“Comme tout devient concret dans le monde d’une âme quand un objet, quand une simple porte vient donner les images de l’hésitation, de la tentation, du désir, de la sécurité, du libre accueil, du respect ! On dirait toute sa vie si l’on faisait le récit de toutes les portes qu’on a fermées, qu’on a ouvertes, de toutes les portes qu’on voudrait rouvrir.“
“How concrete everything becomes in a world of the spirit, when an object, a mere door, can give images of hesitation, temptation, desire, security, welcome and respect. If one were to give an account of all the doors one has closed and opened, of all the doors one would like to re-open, one would have to tell the story of one’s entire life.”

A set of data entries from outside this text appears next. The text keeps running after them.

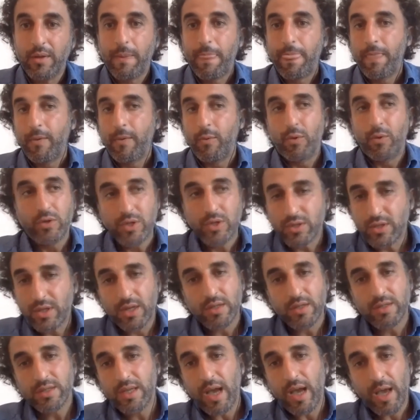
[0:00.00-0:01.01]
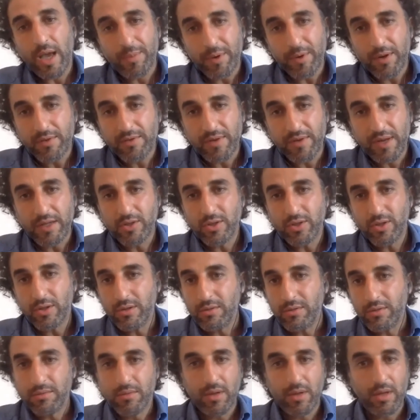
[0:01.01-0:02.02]
we're just going to see hyperinflation,
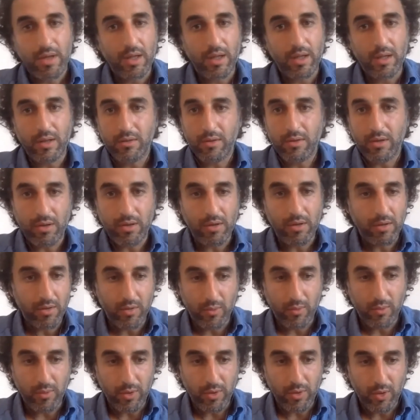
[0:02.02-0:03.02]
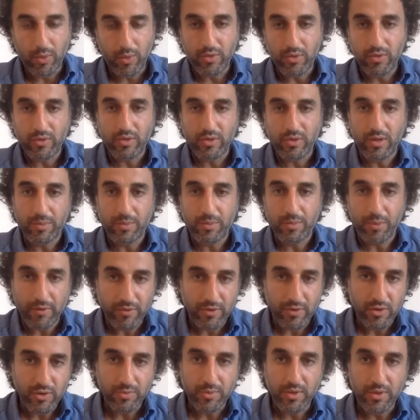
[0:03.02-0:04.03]
and we're going to see
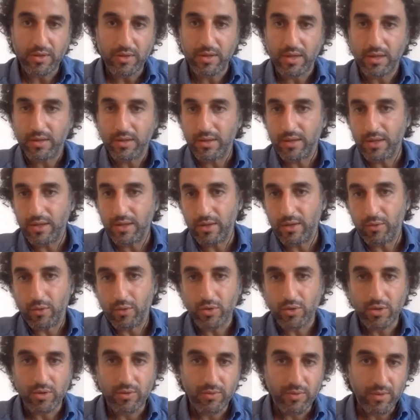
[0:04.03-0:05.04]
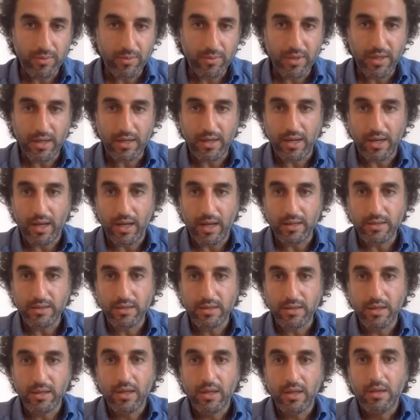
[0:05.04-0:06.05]
impoverishment and the erosion of the middle class,
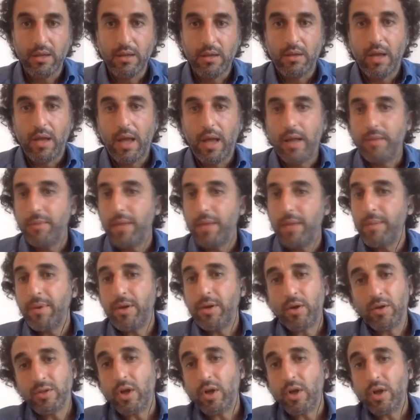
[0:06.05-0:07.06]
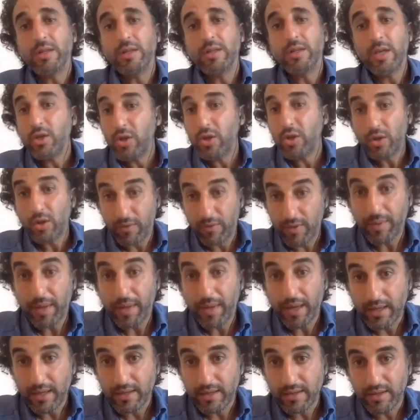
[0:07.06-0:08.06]
and maybe consolidation of the
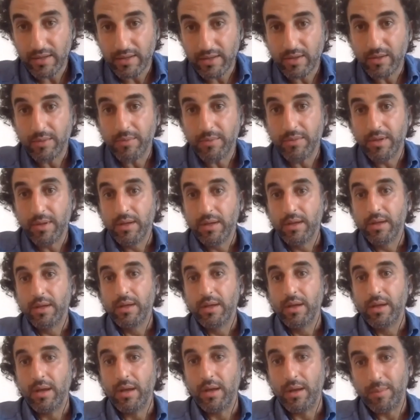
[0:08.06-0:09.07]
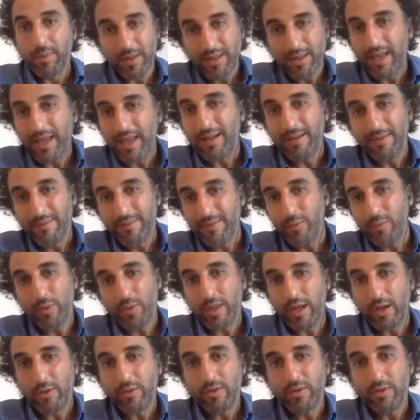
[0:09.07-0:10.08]
banking system. But yeah,
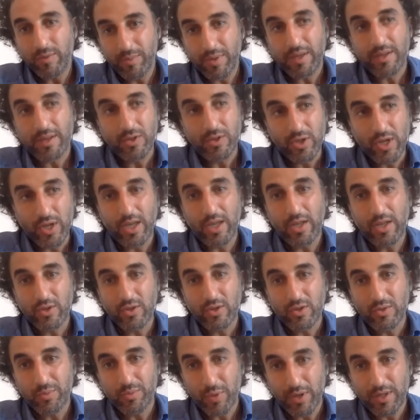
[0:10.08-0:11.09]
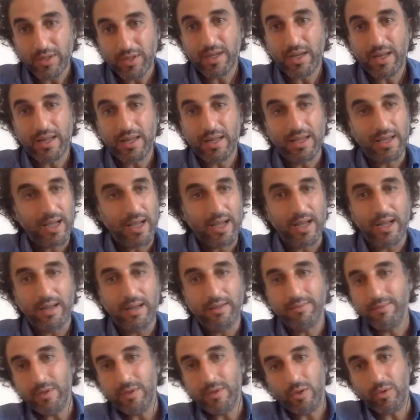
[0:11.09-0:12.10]
without this big change politically,
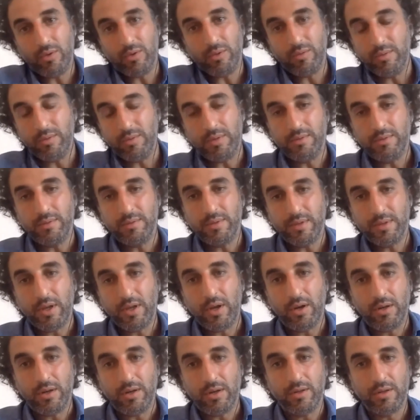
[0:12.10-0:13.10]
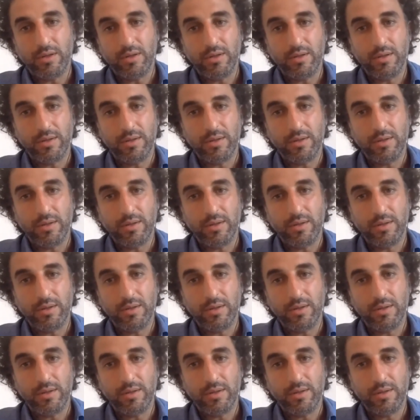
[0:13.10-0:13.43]
it's hard to see.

-Gaston Bachelard, French Philosopher, La poétique de l’espace. (The Poetics of Space)
Tiny, detailed patterns make their way across the surfaces of soaking kidney beans. The natural, organic lines and the fluidity of movement give me a renewed appreciation for the nuanced individuality of nature; the way water creates waves in everything it touches. The skins of the beans evolve into warped map-like patterns as water is absorbed. They begin to bear resemblance to organs, veins, and arteries while revealing the natural textures of things structured by water.
Each day these lines emerge and disappear on our bodies, marking the passage of time; a constant reminder that our clothes are too tight, our lives too sedentary. Our skin is embossed with a temporary memory as these patterns are stamped into our bodies day after day, clothing digging into skin, marks and lines etching themselves on our bodies as we sit motionless. These unnatural patterns slide across the smooth surface of skin, leaving ephemeral marks that will return again and again.